Harp Alley, EC4
Appearances can be deceptive, I find, particularly when you are researching the history of London’s streets. Take Harp Alley, for example. These days it is a small alley on the left hand side of Farringdon Street as you walk northwards, just south of Stonecutter Street and leading on to St Bride Street.
In the seventeenth century and, presumably before, it was a lane which ran alongside some fields down to the river Fleet. A map dating from 1658 and representing, as its grandiloquent title states, “A Delineation of the Cities of London and Westminster and the suburbs thereof” as it was in 1657, produced by Faithorn and Newhart, shows a bridge over the river at the end of the street.
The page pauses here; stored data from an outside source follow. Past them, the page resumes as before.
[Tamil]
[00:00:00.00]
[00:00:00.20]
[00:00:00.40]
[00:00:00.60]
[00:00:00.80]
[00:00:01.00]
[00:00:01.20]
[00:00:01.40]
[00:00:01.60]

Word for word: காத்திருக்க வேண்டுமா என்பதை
This suggests that it was a well-travelled thoroughfare and may account for the reason why, by the standards of London’s alleys, it is rather wide.
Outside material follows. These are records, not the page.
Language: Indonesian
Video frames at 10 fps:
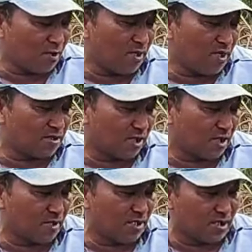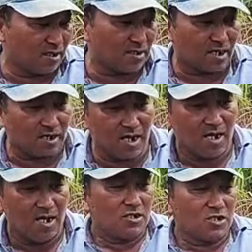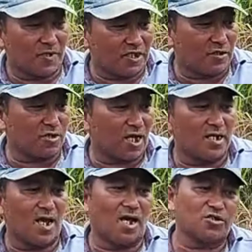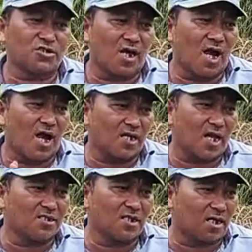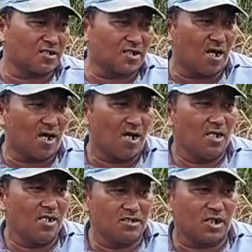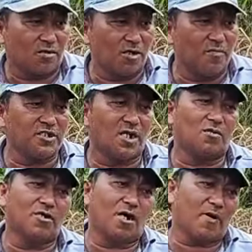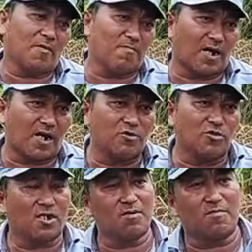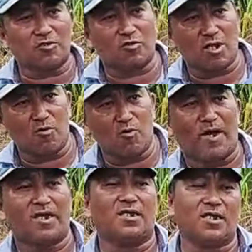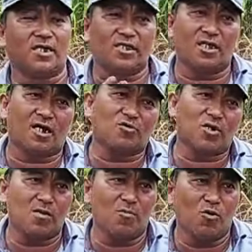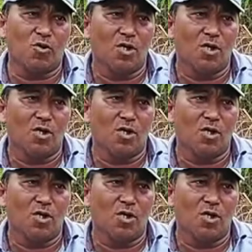aku bilang sangat meningkat? Karena seperti itu tadi, aku setengah hari aja kerja, Insya Allah bisa aku dapat 400 ke 500 ribu, paling dikit 300 ribu,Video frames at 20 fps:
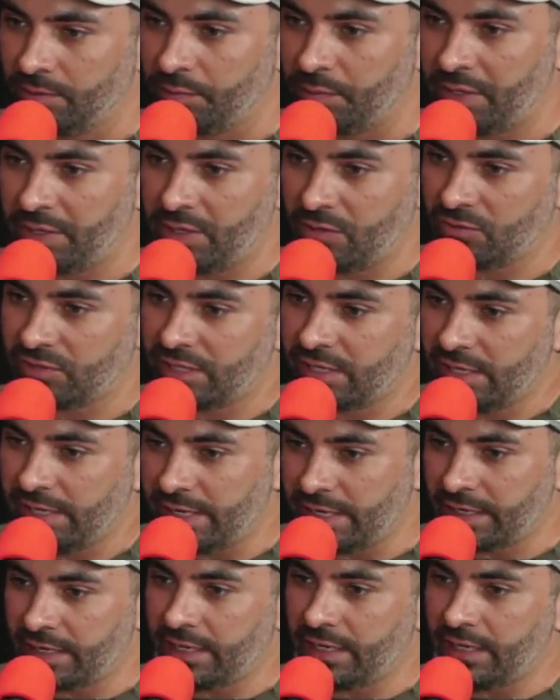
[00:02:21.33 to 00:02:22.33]
perder uns
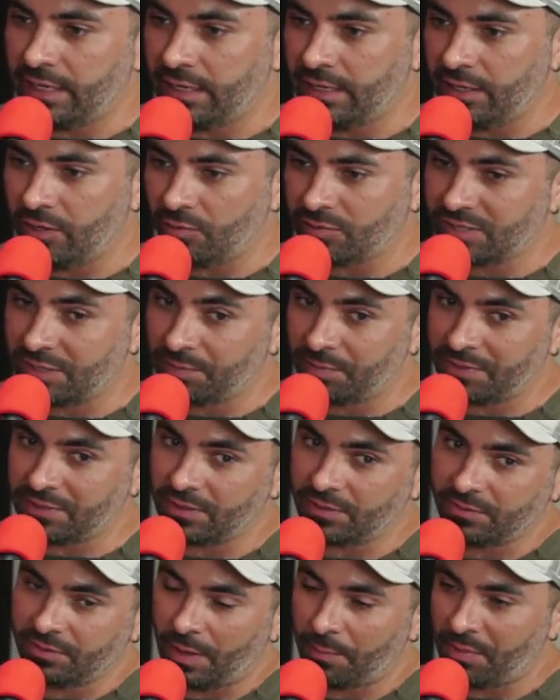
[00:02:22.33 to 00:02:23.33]
quilinhos aqui, ou você
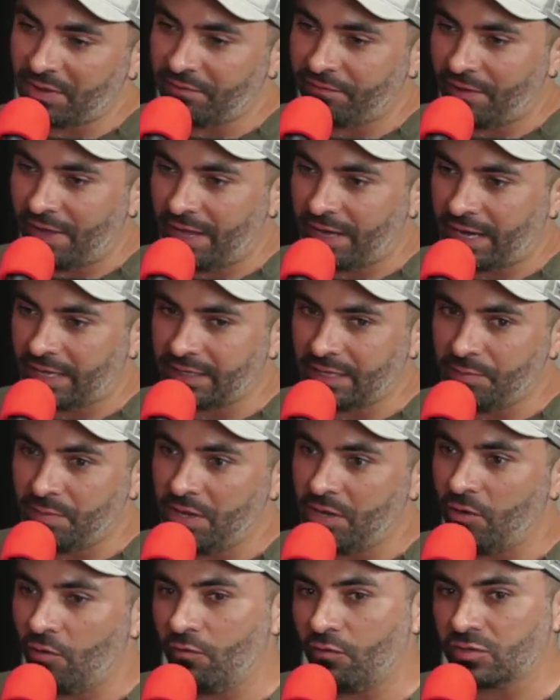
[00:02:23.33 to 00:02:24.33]
precisa estar para fazer
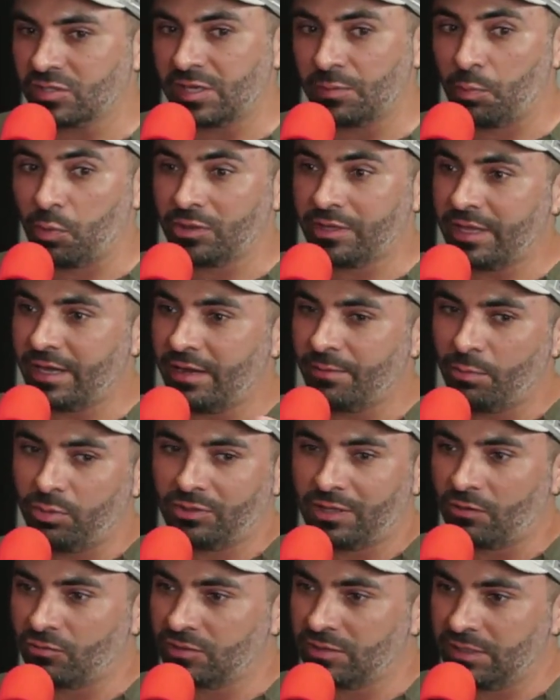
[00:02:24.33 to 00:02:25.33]
academia, ou você poderia
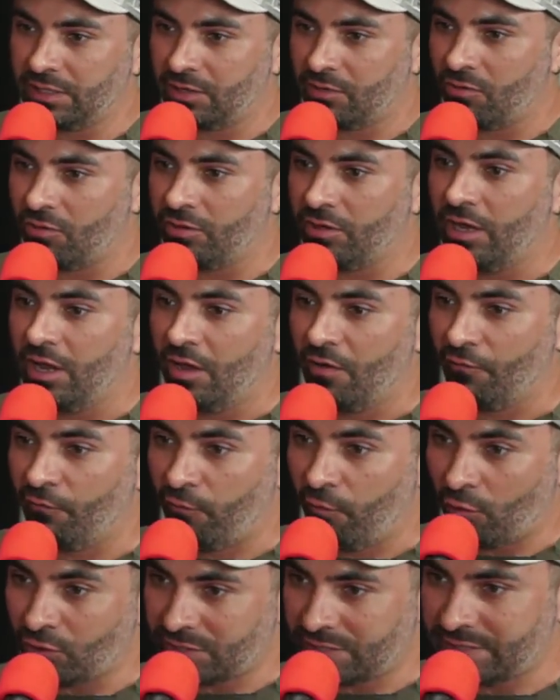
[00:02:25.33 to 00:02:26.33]
botar um silicone.
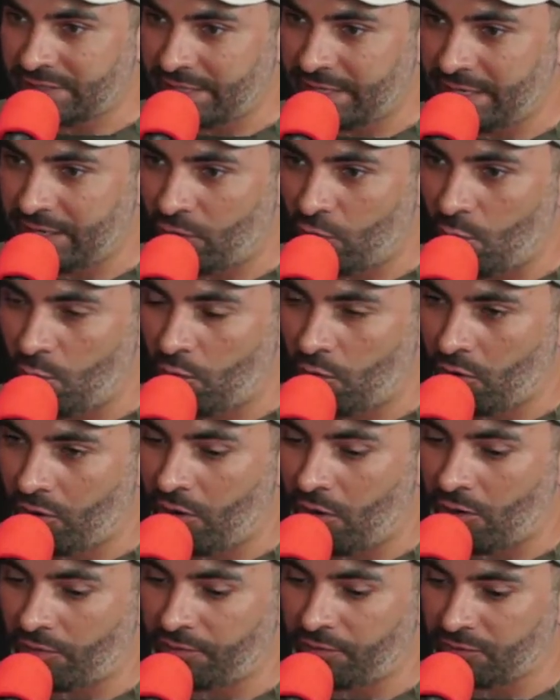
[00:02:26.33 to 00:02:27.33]
Você, como
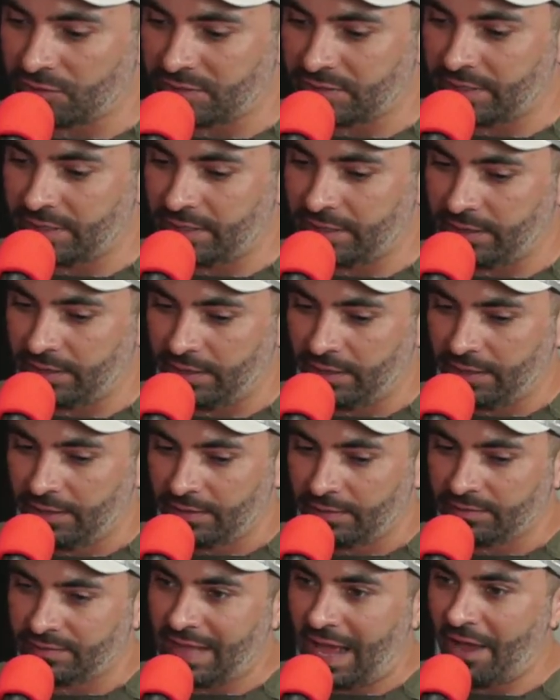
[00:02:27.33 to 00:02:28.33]
coreógrafo, você
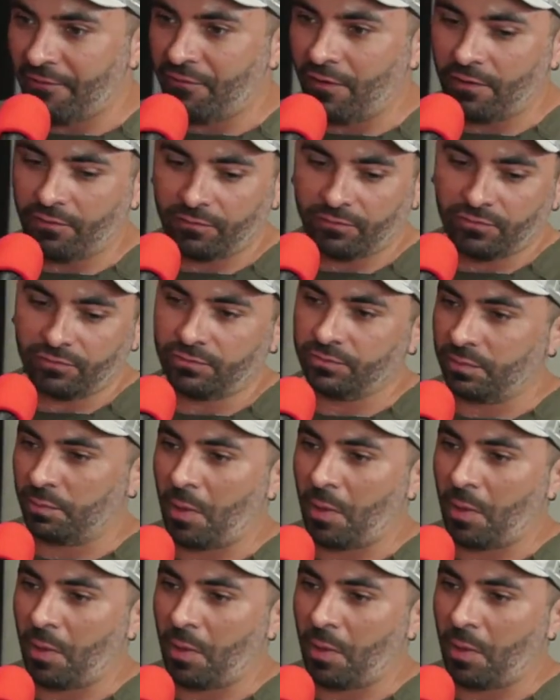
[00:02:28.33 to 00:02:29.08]
dava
John Rocque’s map of London from 1746 gives the street a name, Harp Alley, although other maps designate it as Harp Street and in 1677 reference was made to a Harp Court. It was Rocque’s name, though, that has prevailed, the Harp almost certainly coming from the pub of that name which stood on the corner with Farringdon Street. The alley was cut down to its current length, about half of its former glory, in 1868 when the new St Bride Street was built.
Excavations conducted in 1990 revealed the area’s more gruesome past. Burial pits were uncovered, used specifically for plague victims from around 1610 until the Great Plague, a form of bubonic plague, had petered out in 1666. It also appears to have been used as an overflow burial ground for St Bride’s Church for the period from 1770 to 1849. Some of the bodies were removed to the British Museum.
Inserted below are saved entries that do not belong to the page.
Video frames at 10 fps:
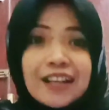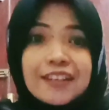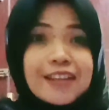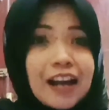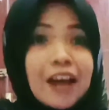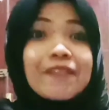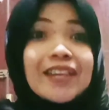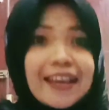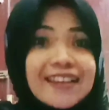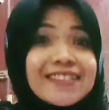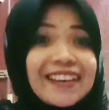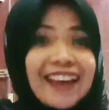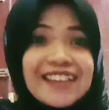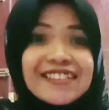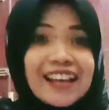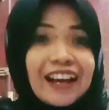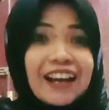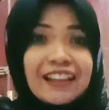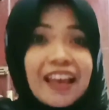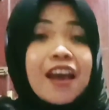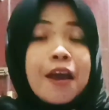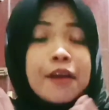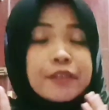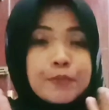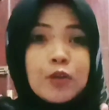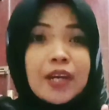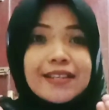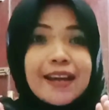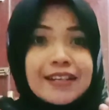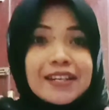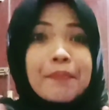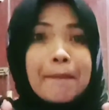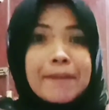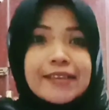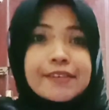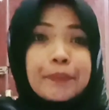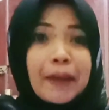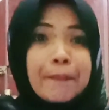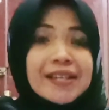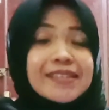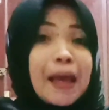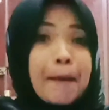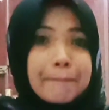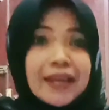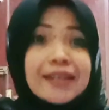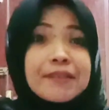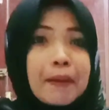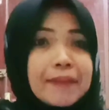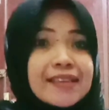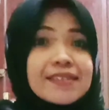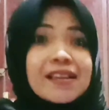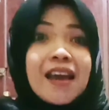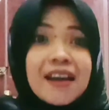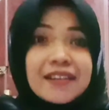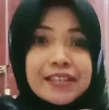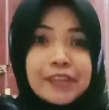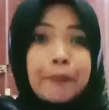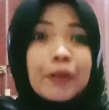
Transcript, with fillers: kendaraan wilayah DKI Jakarta dimulai dari 15 September sampai 15 Desember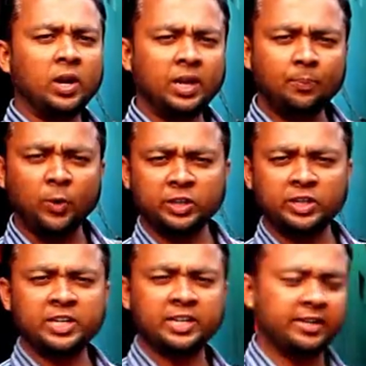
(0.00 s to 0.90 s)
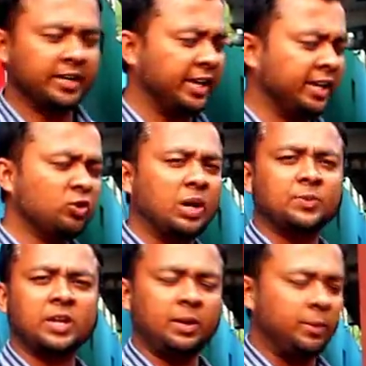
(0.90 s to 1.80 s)
অনলি পঁয়ত্রিশ হাজার টাকায় কিন্তু
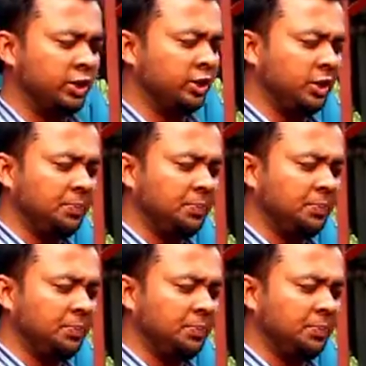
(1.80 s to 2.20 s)
আপনারা এই মেশিনটি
As well as a graveyard the Alley had its own coinage mint, these springing up when there was a shortage of legal coins, particularly of low value denominations. Cities took it upon themselves to produce their own coins which were accepted as legal tender by local tradespeople. One such tradesman’s token has been unearthed, dating from between 1649 and 1672, bearing the legend “Harpe Alley end at Ditch side”.
At the corner with Farringdon Street can be found the Hoop and Grapes and its beer garden runs alongside the Alley. Built in 1721 it gained notoriety for being the venue for what were known as Fleet weddings. The Marriage Duty Act of 1695 was supposed to have clamped down on what were known as irregular marriages, where the wedding took place away from the couple’s home parish but where banns had been read and/or a licence had been obtained, and clandestine marriages, where banns and a licence had not been obtained, imposing legal penalties on any clergymen who performed such weddings. But there was a loophole.
As Fleet prison and the area around it, including Harp Alley, was within the Liberties of the Fleet, the law did not apply there. A flourishing wedding trade developed, so much so that in the 1740s over half of the marriages in London were held in the Liberties. Whilst most of the weddings were genuine, there were a number conducted for dishonest purposes or where one or both of the couples were already married to someone else. Impecunious vicars, especially those imprisoned for debt, replenished their fortunes by officiating such ceremonies. They even employed touts who scoured the streets looking for couples desperate to tie the knot.
It was not until the Marriage Act of 1753 was passed and came into force on March 25, 1754 that this unusual form of civil ceremony came to an end. The association of the Hoop and Grapes with Fleet Marriages, though, saved it from demolition in the 1990s as the only surviving venue of the practice and it is now a Grade II listed building.
Scratch below London’s surface and it is amazing what you find.